TASK TO COMPLETE – Each record below needs to be reproduced precisely, though not its pictures.
___
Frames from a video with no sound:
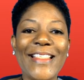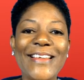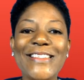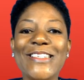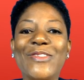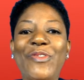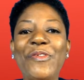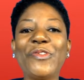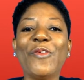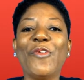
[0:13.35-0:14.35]
This is
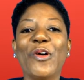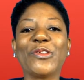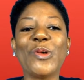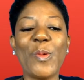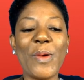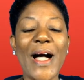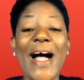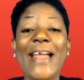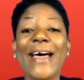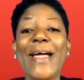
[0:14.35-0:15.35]
5th of October
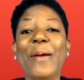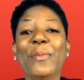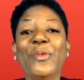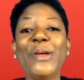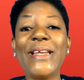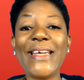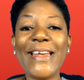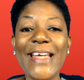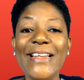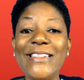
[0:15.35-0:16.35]
and I am
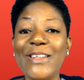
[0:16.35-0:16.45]
reading a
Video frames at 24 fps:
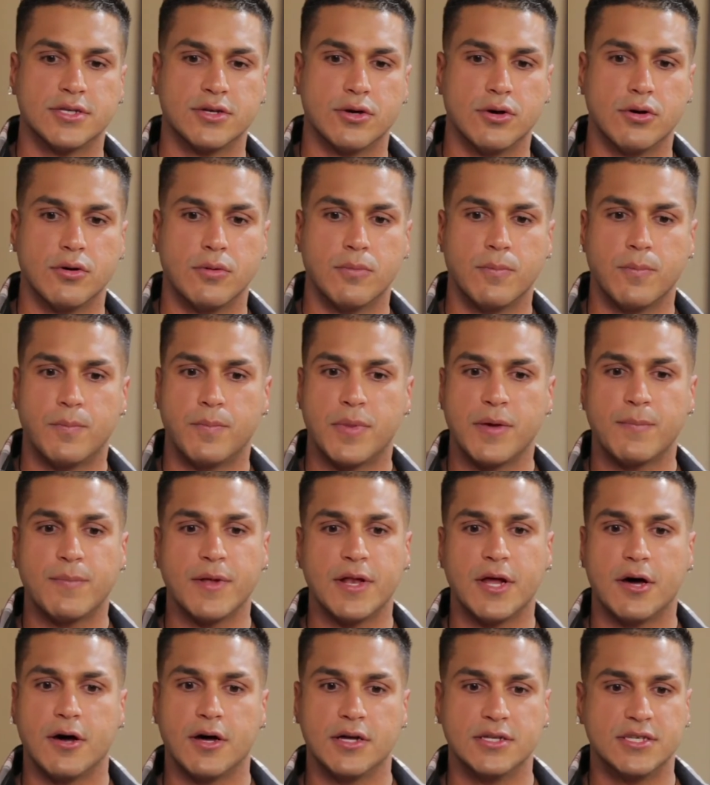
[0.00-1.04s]
so
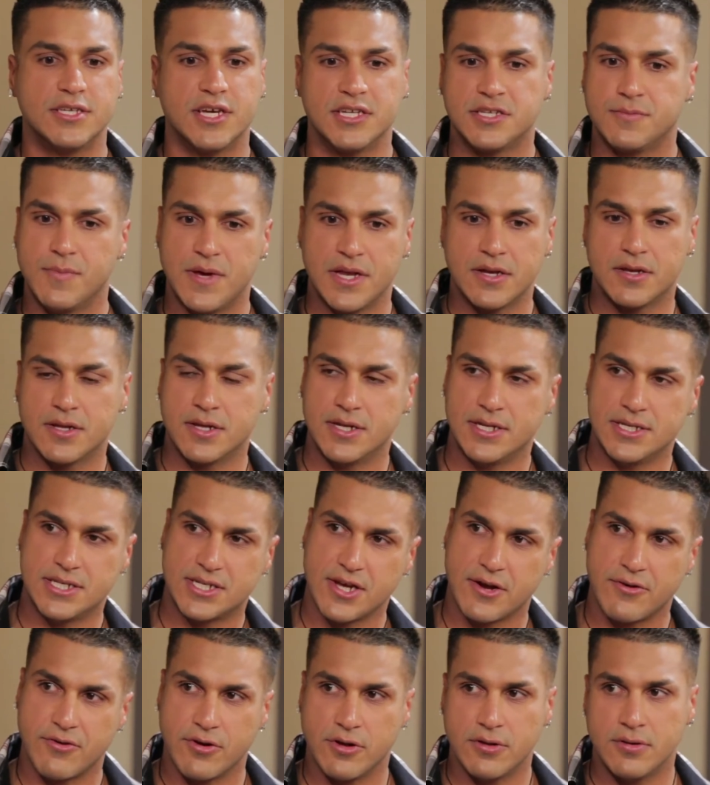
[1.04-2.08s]
people are judgmental in
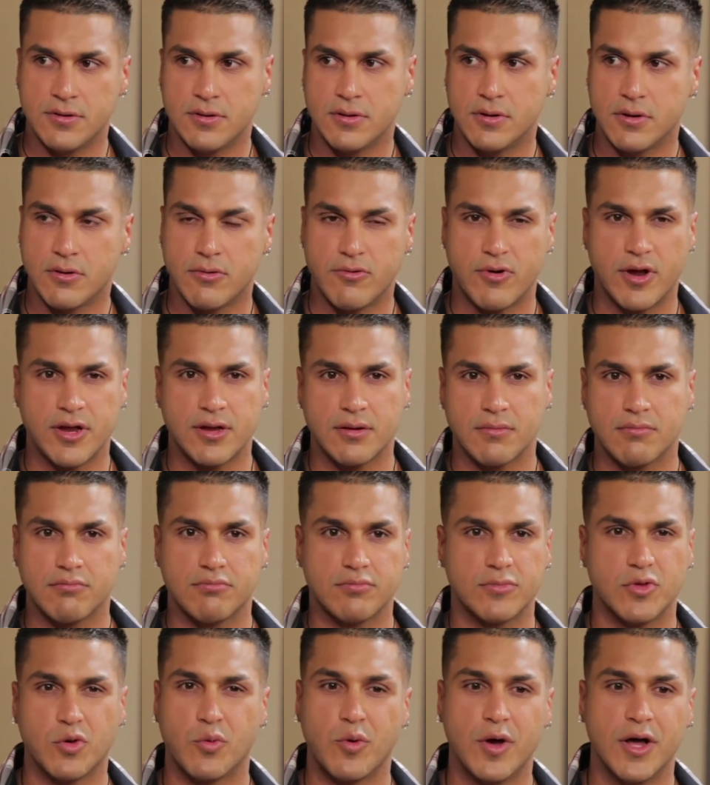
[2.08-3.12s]
general, right?
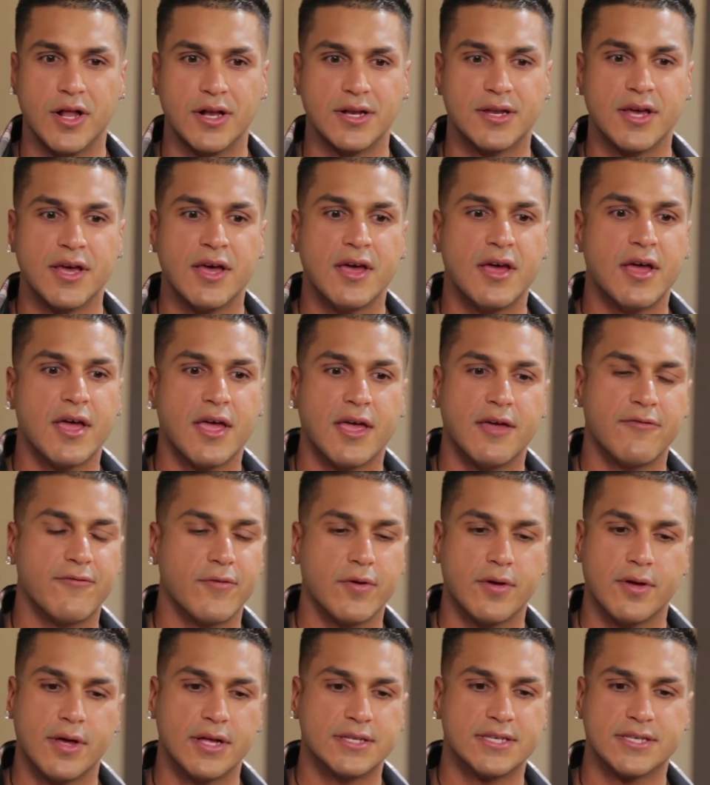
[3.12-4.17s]
The world,
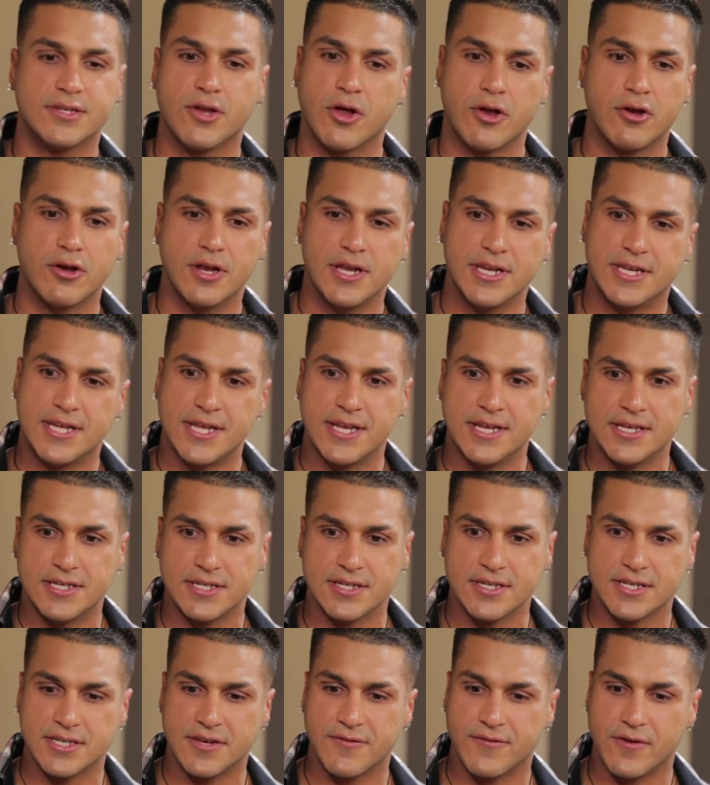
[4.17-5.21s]
it's not only
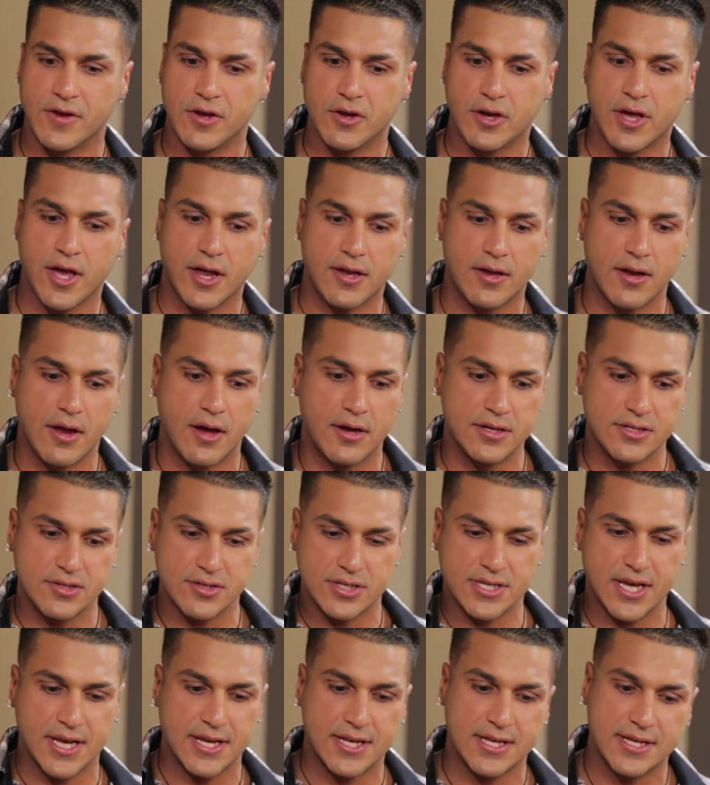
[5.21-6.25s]
teenagers. If you look at our
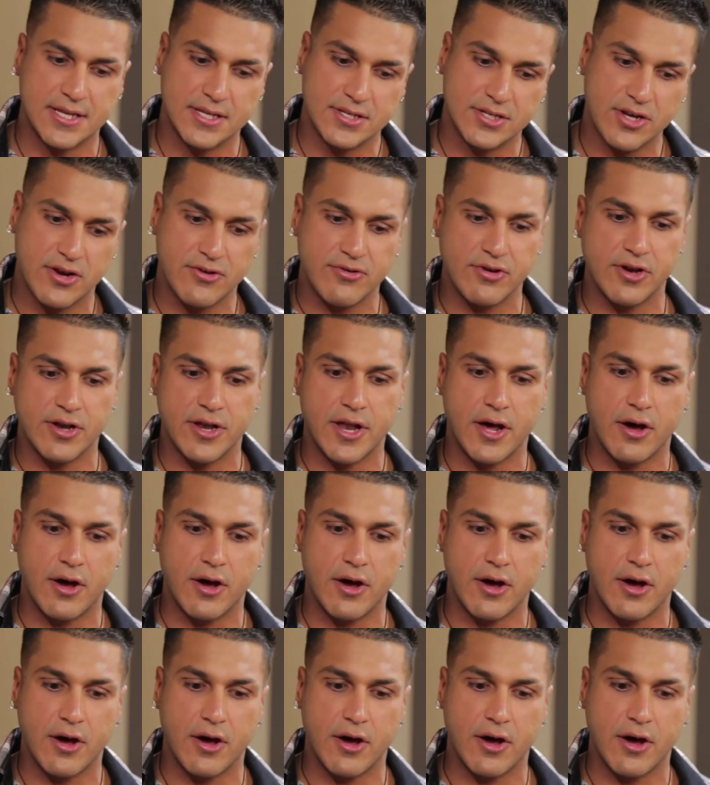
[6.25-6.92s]
society in general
___
SOLUTION TO THE PROBLEM –
Frames from a video with no sound:
[0:13.35-0:14.35]
This is
[0:14.35-0:15.35]
5th of October
[0:15.35-0:16.35]
and I am
[0:16.35-0:16.45]
reading a
Video frames at 24 fps:
[0.00-1.04s]
so
[1.04-2.08s]
people are judgmental in
[2.08-3.12s]
general, right?
[3.12-4.17s]
The world,
[4.17-5.21s]
it's not only
[5.21-6.25s]
teenagers. If you look at our
[6.25-6.92s]
society in general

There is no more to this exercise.